Fittings include a wrought iron rood screen attributed to Fellowes Prynne, a stained glass east window of the early 20th century, small stained glass windows in the Lady chapel inserted in 1949–50, and a version of the Madonna of the Magnificat painted by the architect's brother Edward Arthur Fellowes Prynne. He designed fittings, stained glass and paintings (mostly in the Pre-Raphaelite style) for many churches, including at Brighton (St Peter's Church), East Grinstead and Pagham. Fellowes Prynne completed the painting in 1899 and exhibited it at the Royal Academy; Charles Lang Huggins bought it but donated it to St Mark's Church instead of displaying it in the private chapel at his house as originally intended.

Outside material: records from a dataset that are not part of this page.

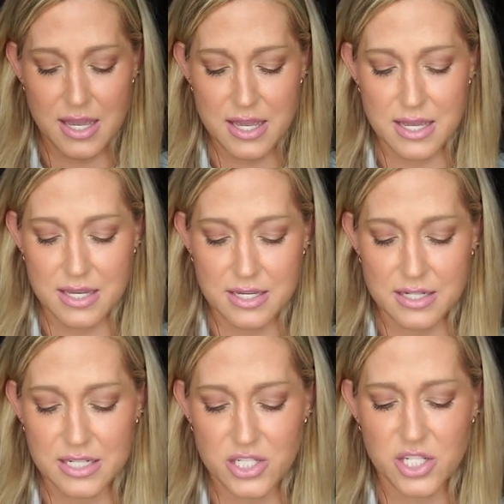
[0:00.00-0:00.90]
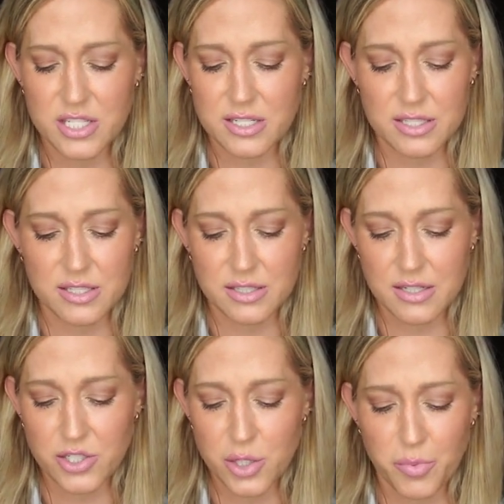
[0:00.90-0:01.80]
and it's just
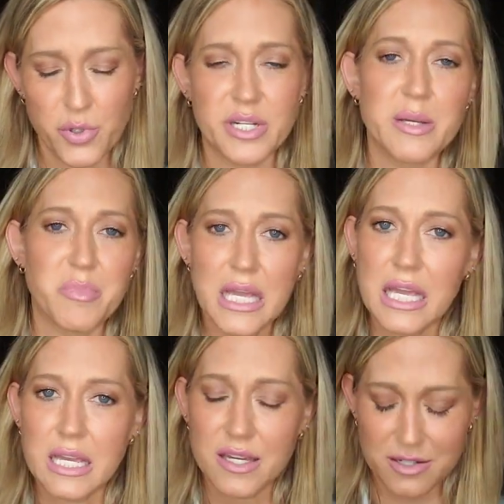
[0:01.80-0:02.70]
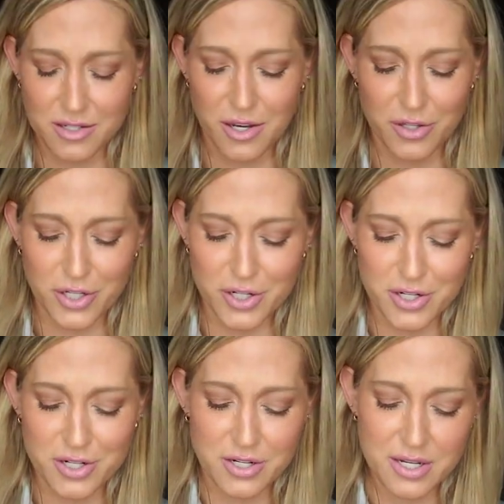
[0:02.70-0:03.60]
such a pretty pink
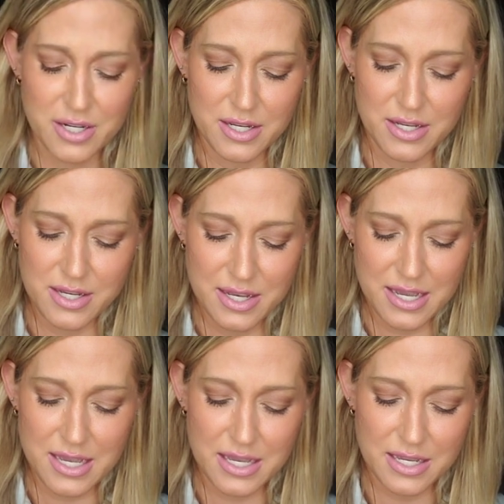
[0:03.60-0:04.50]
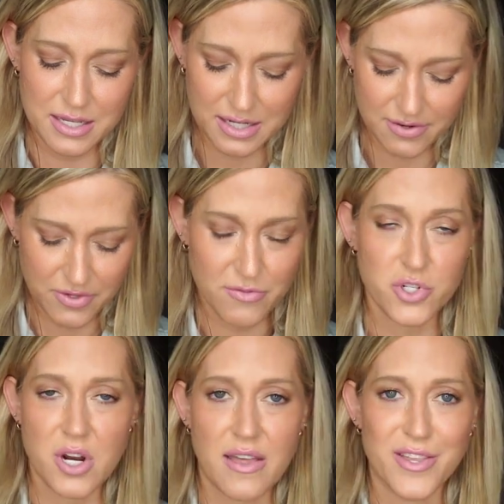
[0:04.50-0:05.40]
color. And I've never
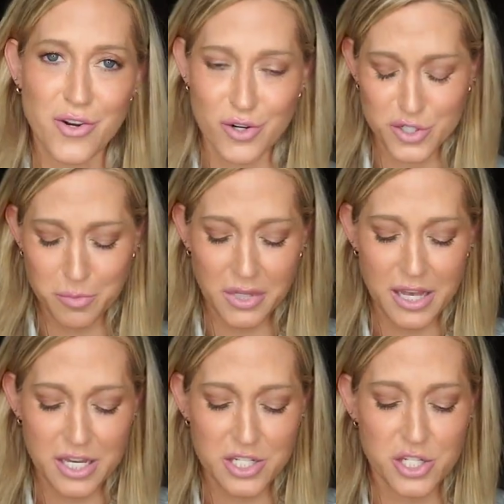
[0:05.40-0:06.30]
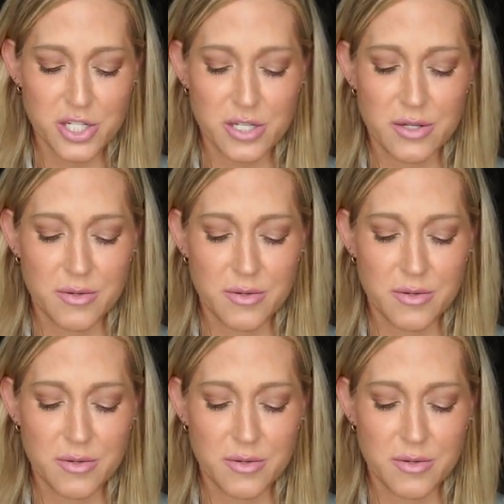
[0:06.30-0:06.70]
tried the NARS Blush,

The church windows include two by Percy Bacon from the early 20th century ("Madonna & child with angels" and "Suffer little children") and a smaller window by Francis Skeat from 1948, featuring the Christian year in wild flowers.

==The church today==
St Mark's Church was listed at Grade II by English Heritage on 31 December 1982; this defines it as a "nationally important" building of "special interest". As of February 2001, it was one of 2,020 Grade II listed buildings, and 2,173 listed buildings of all grades, in the district of Wealden.

The parish is now united with that of Buxted. Legally known as the Parish of Buxted and Hadlow Down, its three churches (St Margaret the Queen's Church at Buxted Park, St Mary the Virgin in the centre of Buxted village and St Mark's) serve a large rural area with the east–west A272 road at its centre. The western boundary is close to the hamlets of Five Ash Down and Cooper's Green on the A26; the eastern side runs close to Five Ashes village and the A267 road; and the northern and southern borders follow field boundaries. About 5,000 people live in the parish.

St Mark's Church maintains links with St Mark's Church of England Primary School, built next to the church in the late 19th century as a National school. It has always had a large, mostly rural catchment area.